In this two-part series, we demonstrate how to optimize storage for Oracle database workloads on AWS by using Oracle’s built-in features, such as Heat Map, Automatic Data Optimization (ADO), and hybrid partitioning. These features help classify data by its lifecycle stage and automate data management tasks to significantly reduce storage costs, while enhancing database performance, especially for growing datasets.

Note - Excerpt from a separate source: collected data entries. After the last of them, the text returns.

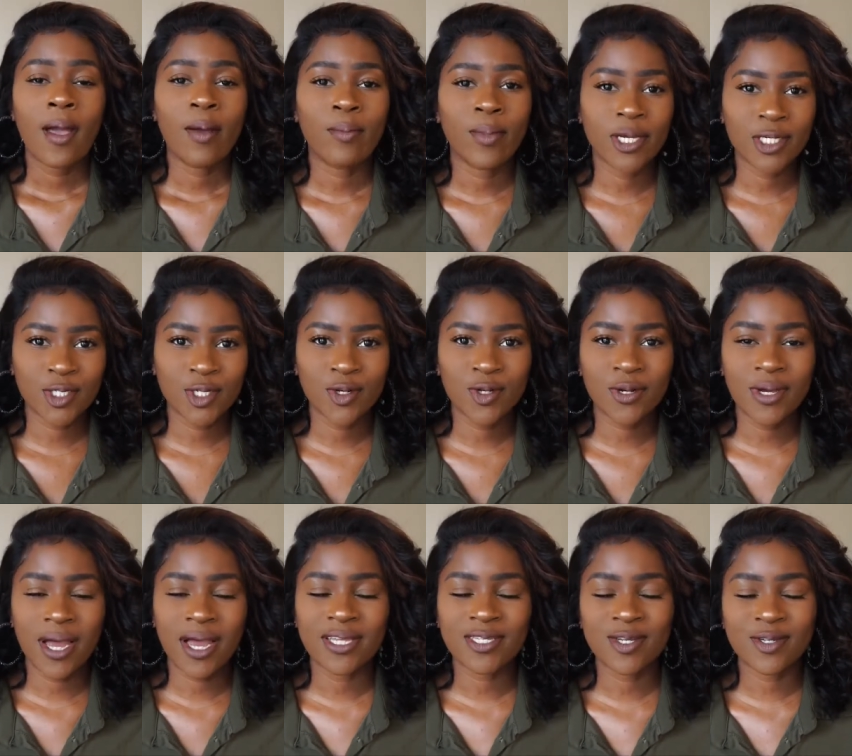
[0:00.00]
Make sure you
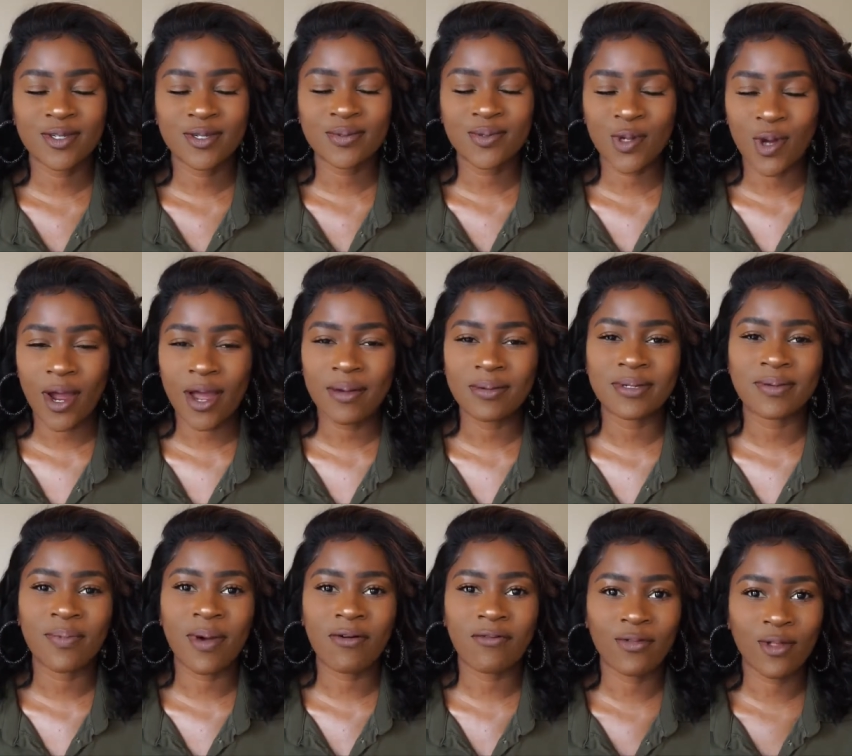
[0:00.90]
guys are subscribed
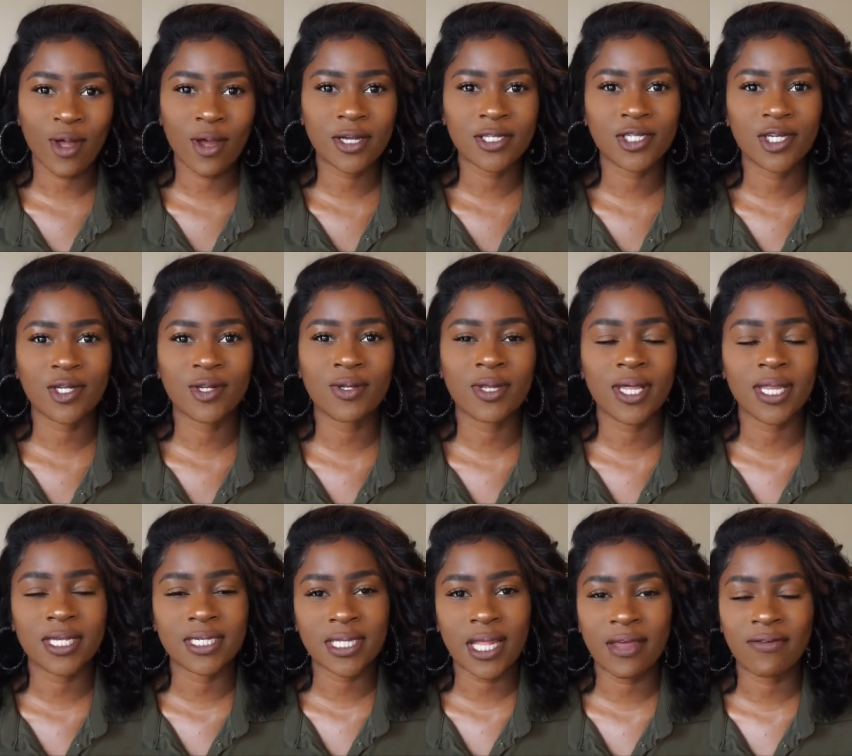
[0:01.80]
to my vlog channel, that
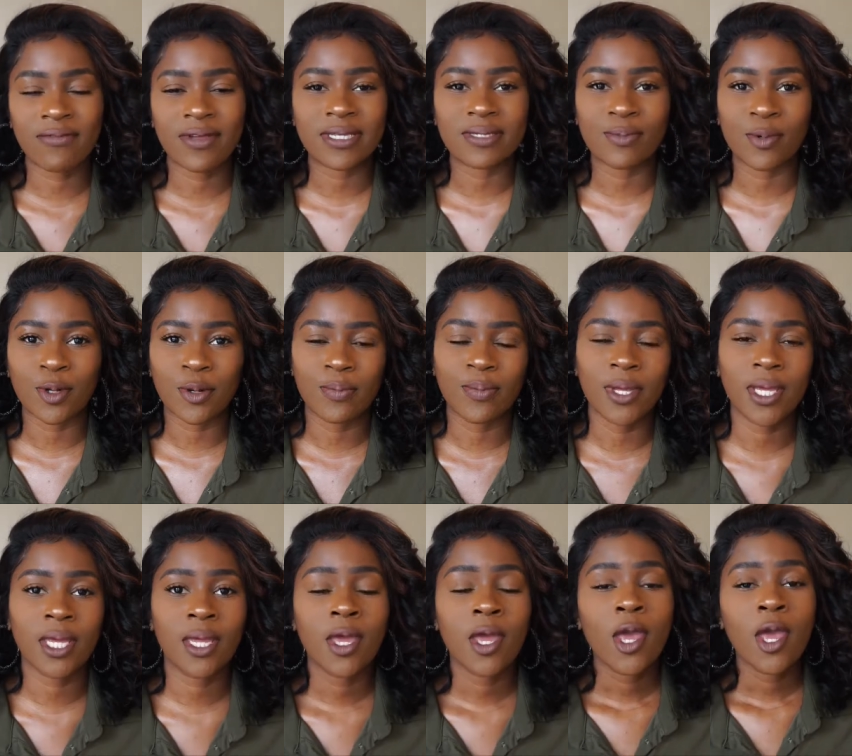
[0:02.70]
is Life as Mona
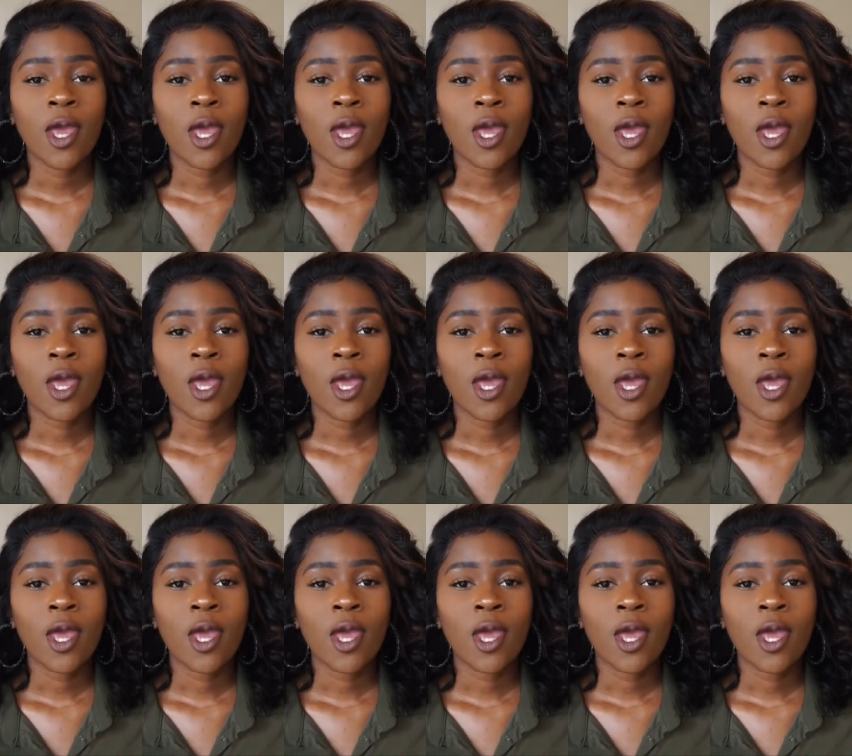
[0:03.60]
B.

In this series, we outline three different approaches to effectively manage the data lifecycle. You can apply these strategies individually or in combination, depending on the specific needs of your data environment:
- Automatic data compression based on data access pattern – Use Oracle’s Heat Map, ADO, and Oracle Information Lifecycle Management (ILM) policies to apply compression on tables or partitions that are less frequently accessed, helping reduce storage costs while improving performance
- Hybrid partitioning based on data access pattern – Use Heat Map data to identify aged or rarely accessed data and move it to external partitions, freeing up high-performance storage for more active workloads while still retaining access to older data
- Storage tiering based on data access pattern – Use Heat Map, ADO, and data movement ILM policies to move data to colder, less expensive storage tiers as data ages and becomes less frequently used
The first two use cases are applicable across all deployment options for Oracle Database Enterprise Edition on AWS, including Amazon Relational Database Service (Amazon RDS) for Oracle, Amazon RDS Custom for Oracle, and a self-managed database running on Amazon Elastic Compute Cloud (Amazon EC2). The third use case is limited to self-managed databases on Amazon EC2, because tiered storage is currently not supported in RDS instances (as of this writing).

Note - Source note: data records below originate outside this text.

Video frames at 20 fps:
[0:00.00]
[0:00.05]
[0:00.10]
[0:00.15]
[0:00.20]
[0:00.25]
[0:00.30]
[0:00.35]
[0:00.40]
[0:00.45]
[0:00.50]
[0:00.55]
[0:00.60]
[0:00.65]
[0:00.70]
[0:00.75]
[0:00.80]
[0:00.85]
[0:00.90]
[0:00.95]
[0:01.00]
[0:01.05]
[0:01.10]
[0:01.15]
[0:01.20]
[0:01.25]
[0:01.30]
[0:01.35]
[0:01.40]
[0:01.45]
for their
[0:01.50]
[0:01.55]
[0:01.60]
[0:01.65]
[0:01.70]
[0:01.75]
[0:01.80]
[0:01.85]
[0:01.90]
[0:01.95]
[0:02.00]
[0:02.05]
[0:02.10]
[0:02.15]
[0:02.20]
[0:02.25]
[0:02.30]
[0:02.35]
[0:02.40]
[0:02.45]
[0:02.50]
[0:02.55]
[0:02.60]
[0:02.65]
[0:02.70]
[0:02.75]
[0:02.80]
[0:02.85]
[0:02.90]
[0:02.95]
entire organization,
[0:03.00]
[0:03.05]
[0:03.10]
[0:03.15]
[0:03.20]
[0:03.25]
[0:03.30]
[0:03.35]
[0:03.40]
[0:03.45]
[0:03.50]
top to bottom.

In this post, we explore how to use ADO and Oracle ILM policies to automatically compress data based on usage patterns. In Part 2, we take a deeper look at using Heat Map statistics to manage both active and inactive data through hybrid partitioning and ADO, enabling the automatic movement of data to different storage tiers as it becomes less frequently accessed.
Solution overview
Oracle ILM helps you manage data based on its usage patterns over time. It allows you to define data classes and uses Heat Map and ADO to automate data compression and movement across different storage tiers based on user-defined policies and data access patterns.

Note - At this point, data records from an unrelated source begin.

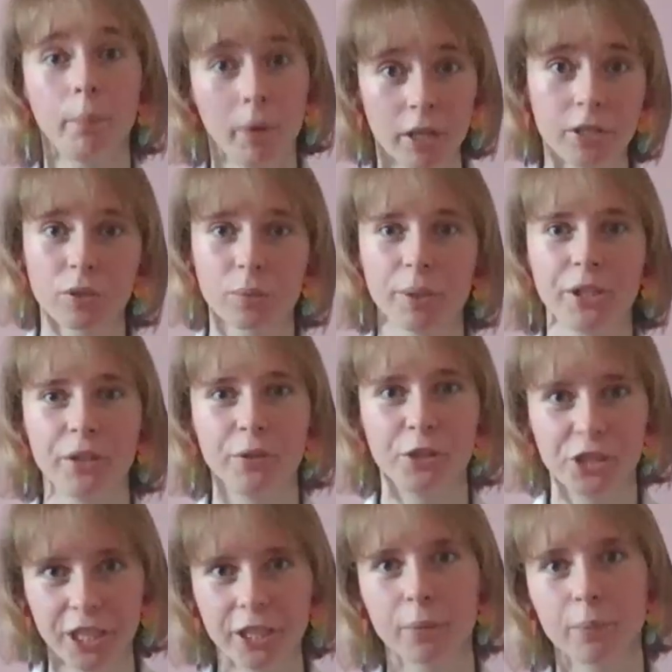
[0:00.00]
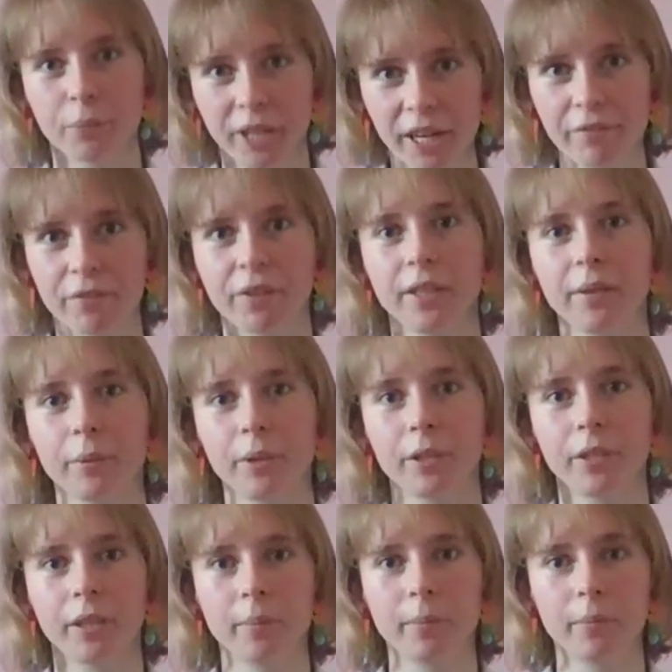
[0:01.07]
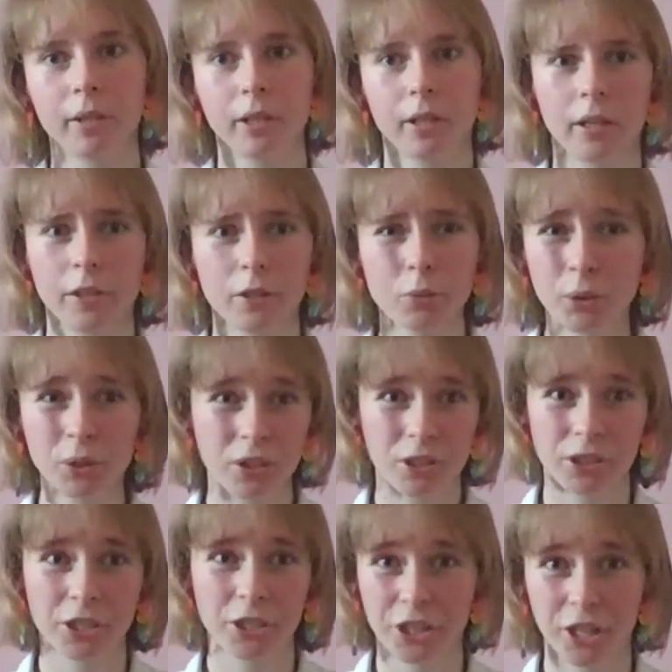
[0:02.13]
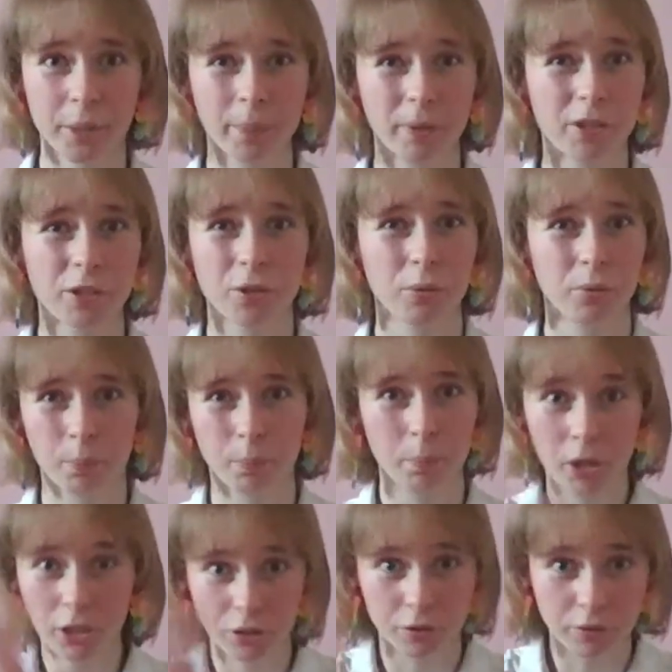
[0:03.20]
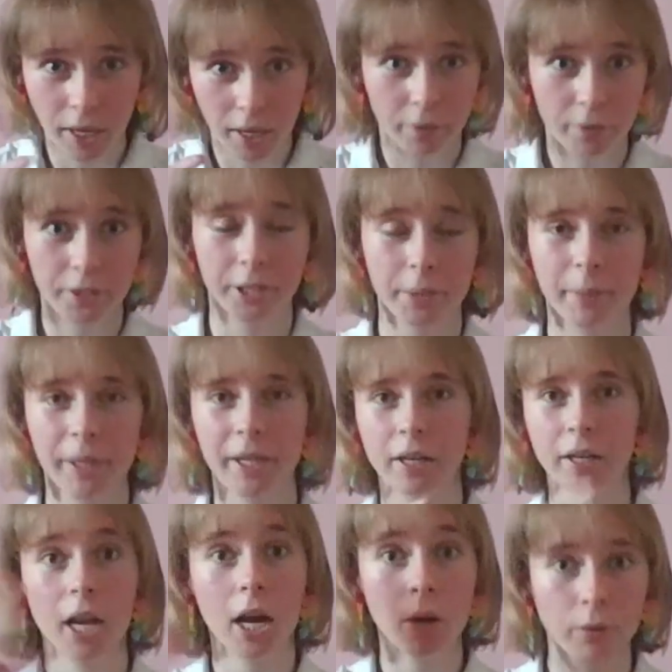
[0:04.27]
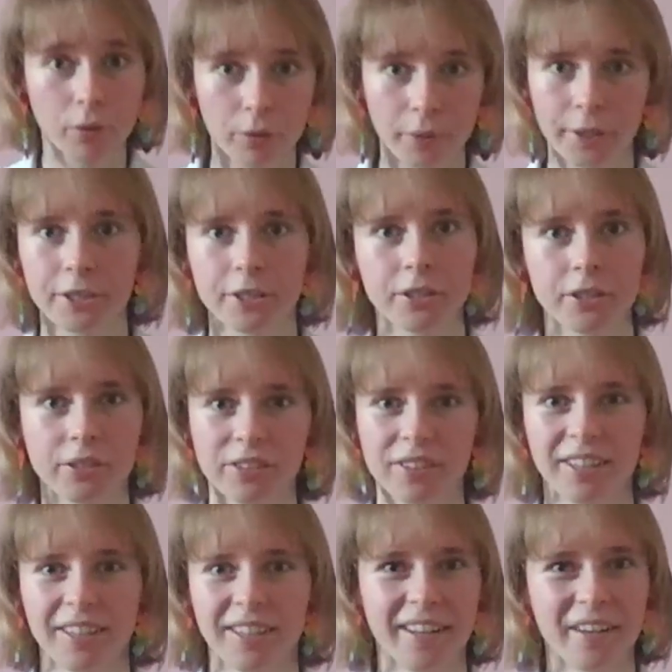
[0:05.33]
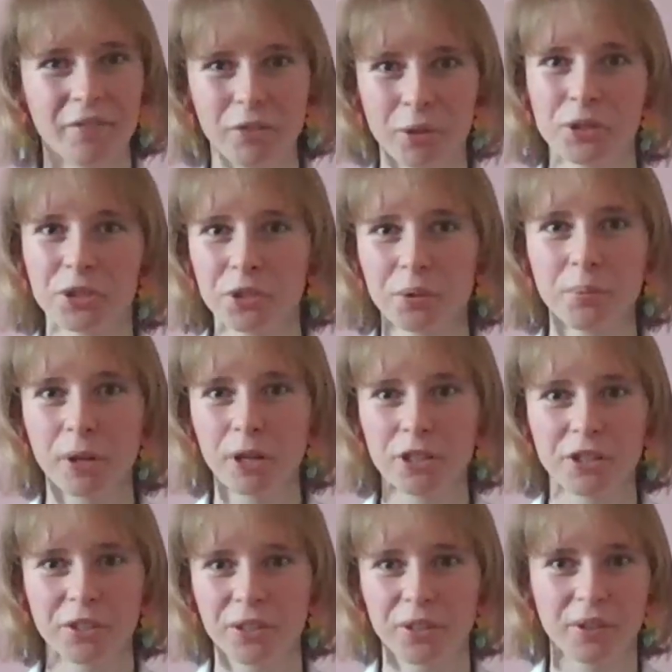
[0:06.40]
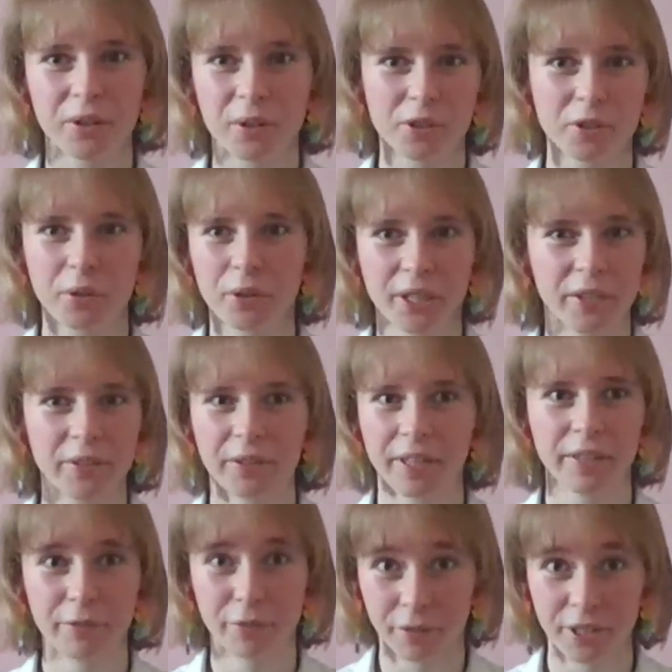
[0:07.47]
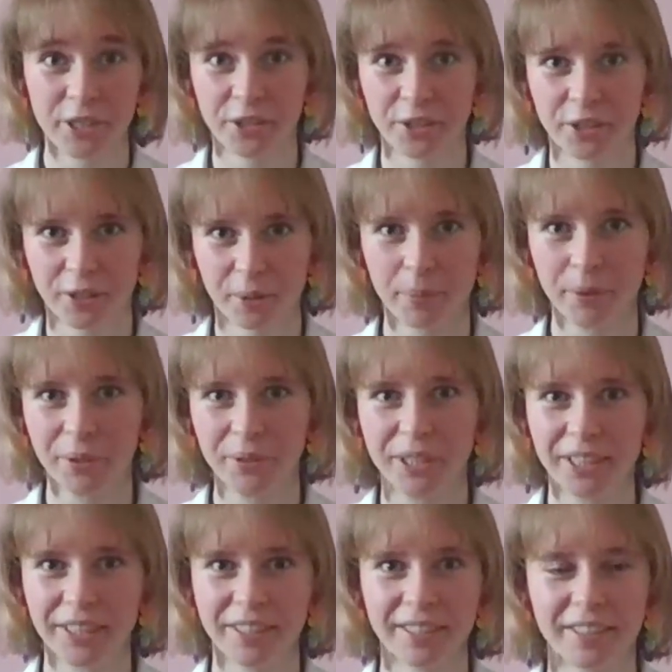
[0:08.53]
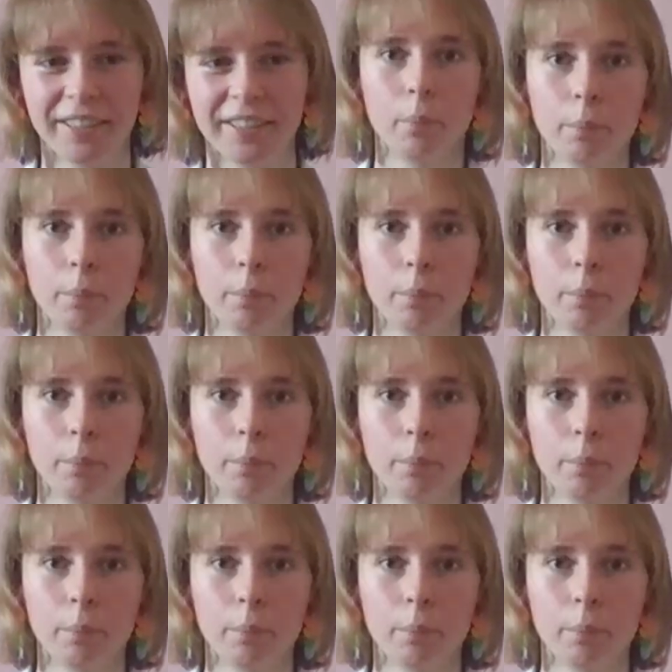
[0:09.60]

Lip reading: a buzz when you chatted privately with them. This would cause their chat box to buzz around and make loud noises. If used too much, it could also literally freeze your computer.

Heat Map tracks data usage at a granular level, providing insights into data activity and helping ADO make informed decisions about when to compress or move data to appropriate storage tiers, providing efficient data management throughout its lifecycle.
ADO is a feature within Oracle Database that automates the management of data storage. It constantly assesses the value and usage patterns of your data and takes proactive steps to make sure everything is stored in the most efficient manner. ADO operates based on the ILM policies you define. These policies set the rules for when and how data should be compressed, moved, or otherwise optimized.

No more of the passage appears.